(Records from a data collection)
BEGIN

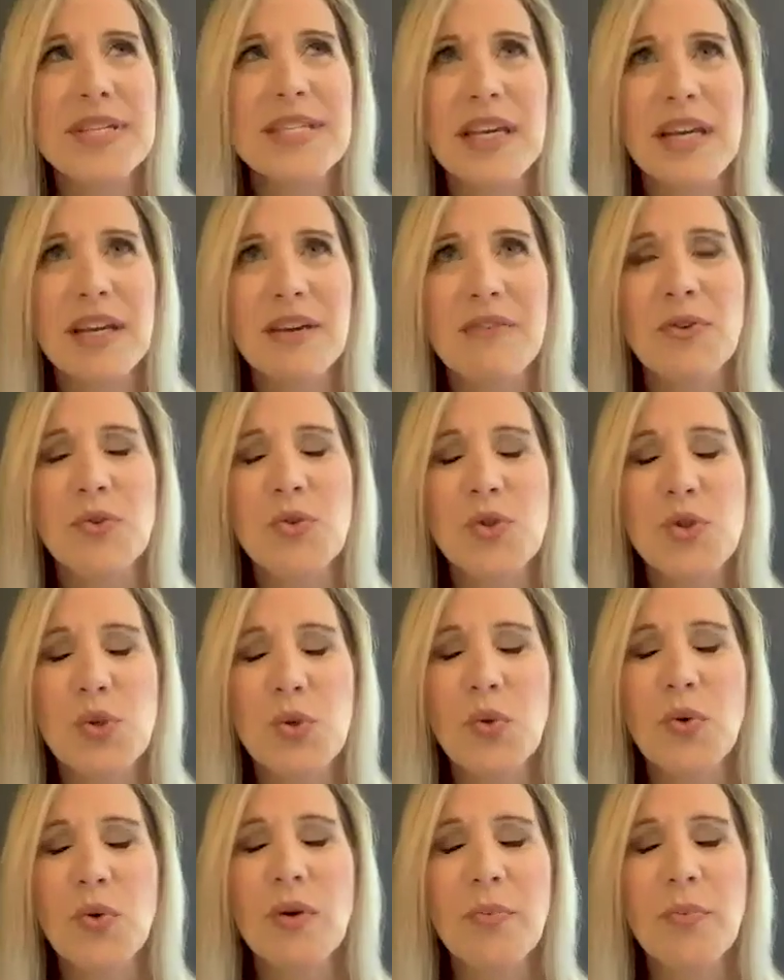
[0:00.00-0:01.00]
say if you
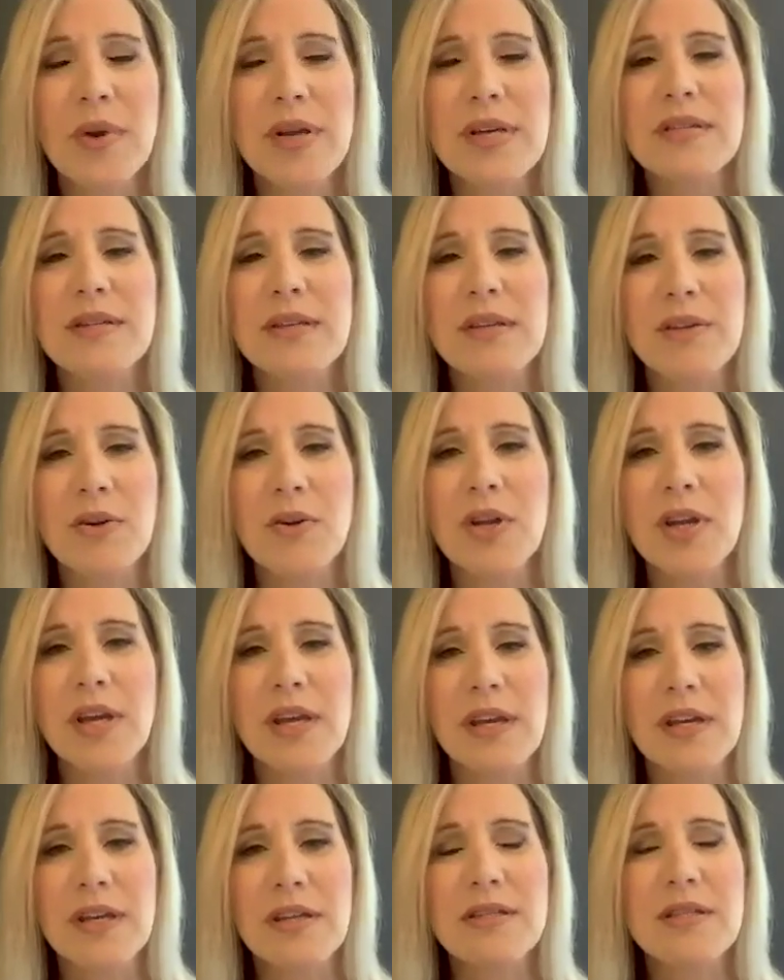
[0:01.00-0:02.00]
screw up raising your
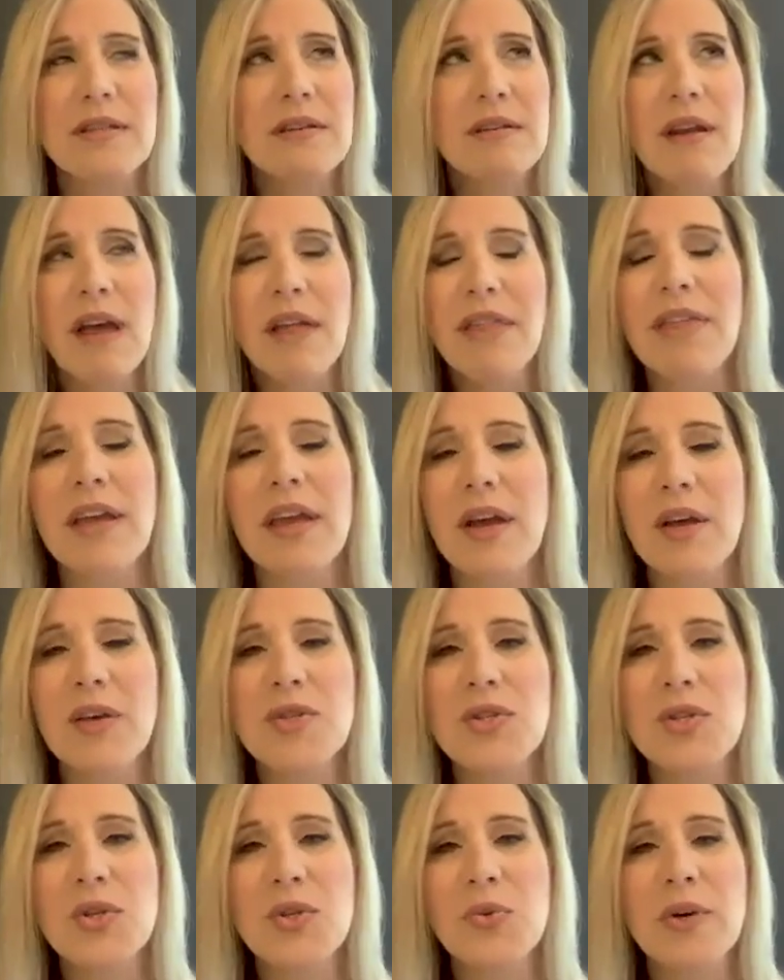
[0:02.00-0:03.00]
kids, nothing
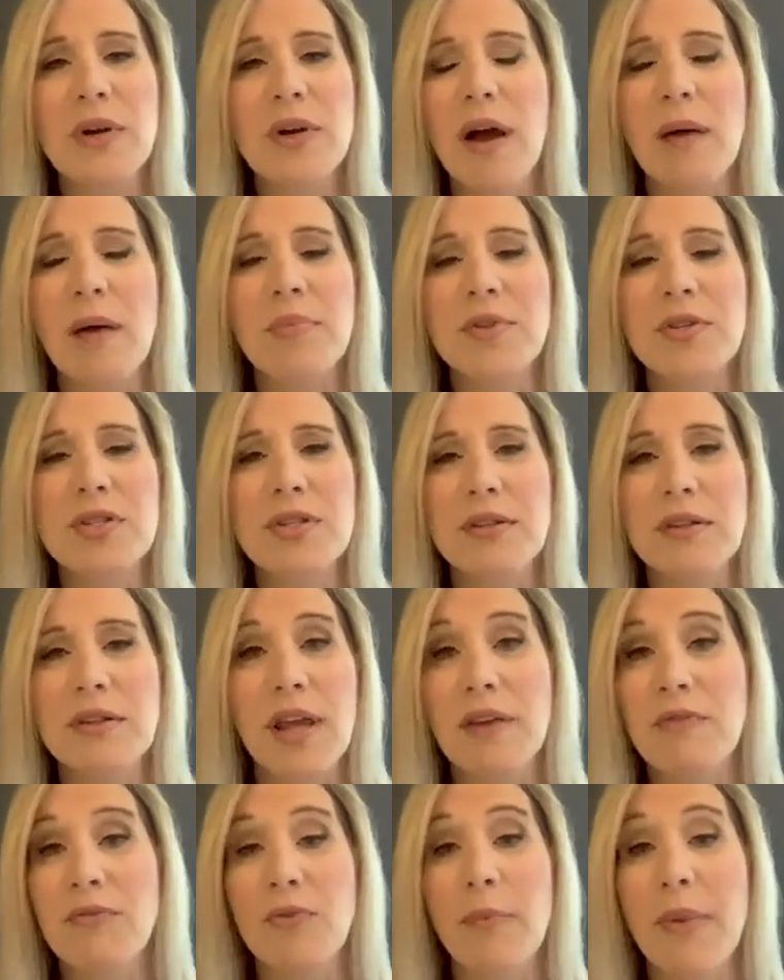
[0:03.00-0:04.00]
else you accomplish in
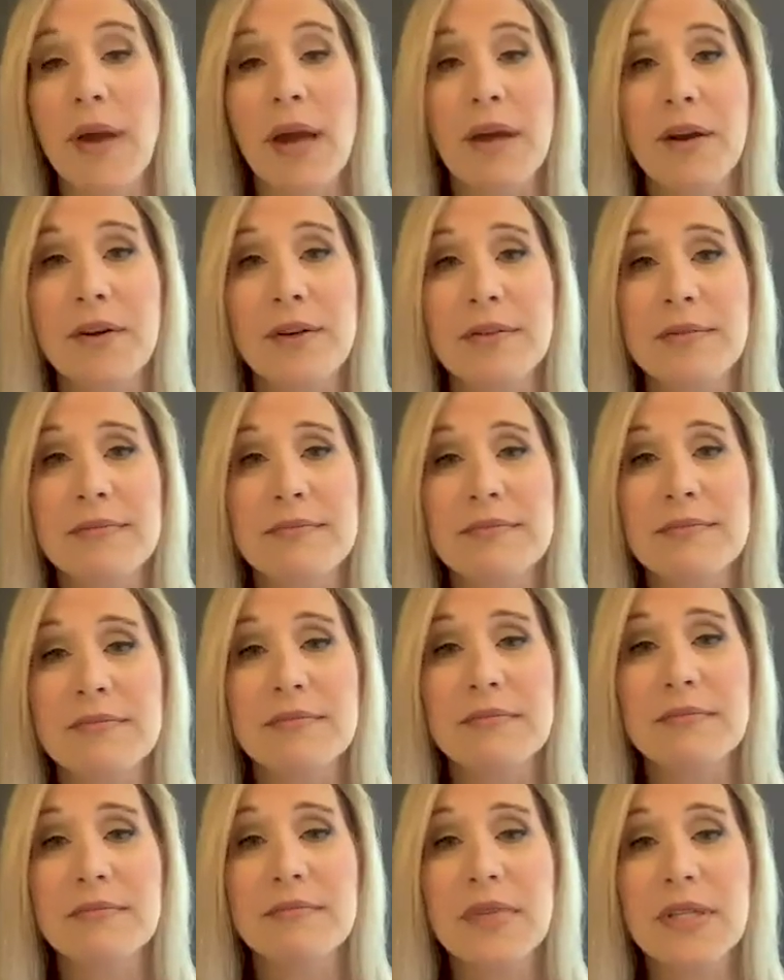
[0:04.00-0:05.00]
life will matter.
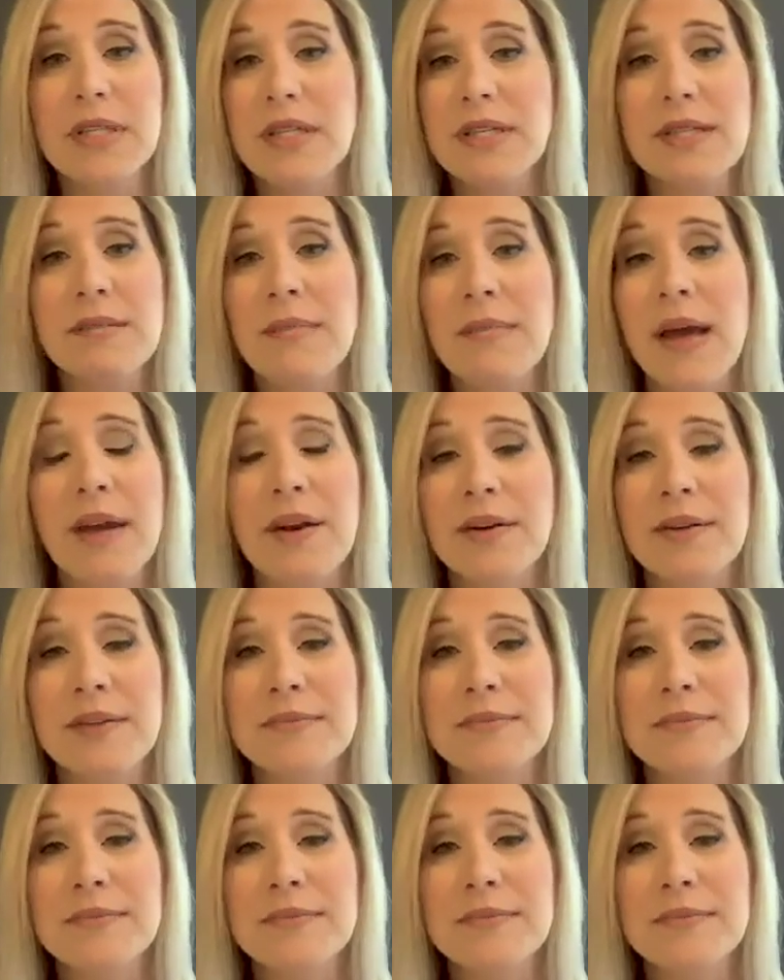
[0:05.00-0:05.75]
It doesn't matter.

END

Write out the records once more, word for word, though without the pictures they contain.

RESPONSE FOR THIS EXERCISE →
[0:00.00-0:01.00]
say if you
[0:01.00-0:02.00]
screw up raising your
[0:02.00-0:03.00]
kids, nothing
[0:03.00-0:04.00]
else you accomplish in
[0:04.00-0:05.00]
life will matter.
[0:05.00-0:05.75]
It doesn't matter.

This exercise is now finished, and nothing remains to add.